*Work instruction:* Only those lines from the one with "[0:07.00-0:08.00]" through the last line of the material belong in the answer, each repeated exactly.

═══ Records

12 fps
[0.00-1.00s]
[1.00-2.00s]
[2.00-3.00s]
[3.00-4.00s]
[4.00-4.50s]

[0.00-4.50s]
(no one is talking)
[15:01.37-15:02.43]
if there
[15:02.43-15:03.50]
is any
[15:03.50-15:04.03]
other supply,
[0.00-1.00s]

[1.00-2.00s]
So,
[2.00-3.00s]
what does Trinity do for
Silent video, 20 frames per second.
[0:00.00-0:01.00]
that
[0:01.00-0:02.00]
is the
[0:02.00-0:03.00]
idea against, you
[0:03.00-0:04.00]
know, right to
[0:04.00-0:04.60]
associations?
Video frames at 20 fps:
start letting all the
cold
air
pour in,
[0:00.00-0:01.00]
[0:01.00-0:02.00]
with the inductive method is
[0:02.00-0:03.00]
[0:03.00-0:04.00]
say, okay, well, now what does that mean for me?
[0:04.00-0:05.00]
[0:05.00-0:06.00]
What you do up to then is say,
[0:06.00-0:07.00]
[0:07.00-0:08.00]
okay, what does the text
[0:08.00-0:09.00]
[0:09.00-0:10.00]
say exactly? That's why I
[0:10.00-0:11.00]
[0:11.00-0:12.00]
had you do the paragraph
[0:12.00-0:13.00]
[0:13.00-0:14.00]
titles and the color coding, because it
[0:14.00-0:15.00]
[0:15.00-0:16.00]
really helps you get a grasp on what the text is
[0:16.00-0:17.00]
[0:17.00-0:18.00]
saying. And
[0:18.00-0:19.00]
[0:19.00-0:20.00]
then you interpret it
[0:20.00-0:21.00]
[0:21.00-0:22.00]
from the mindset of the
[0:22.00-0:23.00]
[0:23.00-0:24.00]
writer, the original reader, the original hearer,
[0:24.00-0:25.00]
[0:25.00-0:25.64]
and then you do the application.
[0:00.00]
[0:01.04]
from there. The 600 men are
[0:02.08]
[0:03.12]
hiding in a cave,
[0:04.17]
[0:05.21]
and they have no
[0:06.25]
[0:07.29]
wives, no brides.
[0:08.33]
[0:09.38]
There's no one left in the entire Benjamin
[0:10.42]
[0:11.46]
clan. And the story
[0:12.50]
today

══════

*Solution to this task:*
[0:07.00-0:08.00]
okay, what does the text
[0:08.00-0:09.00]
[0:09.00-0:10.00]
say exactly? That's why I
[0:10.00-0:11.00]
[0:11.00-0:12.00]
had you do the paragraph
[0:12.00-0:13.00]
[0:13.00-0:14.00]
titles and the color coding, because it
[0:14.00-0:15.00]
[0:15.00-0:16.00]
really helps you get a grasp on what the text is
[0:16.00-0:17.00]
[0:17.00-0:18.00]
saying. And
[0:18.00-0:19.00]
[0:19.00-0:20.00]
then you interpret it
[0:20.00-0:21.00]
[0:21.00-0:22.00]
from the mindset of the
[0:22.00-0:23.00]
[0:23.00-0:24.00]
writer, the original reader, the original hearer,
[0:24.00-0:25.00]
[0:25.00-0:25.64]
and then you do the application.
[0:00.00]
[0:01.04]
from there. The 600 men are
[0:02.08]
[0:03.12]
hiding in a cave,
[0:04.17]
[0:05.21]
and they have no
[0:06.25]
[0:07.29]
wives, no brides.
[0:08.33]
[0:09.38]
There's no one left in the entire Benjamin
[0:10.42]
[0:11.46]
clan. And the story
[0:12.50]
today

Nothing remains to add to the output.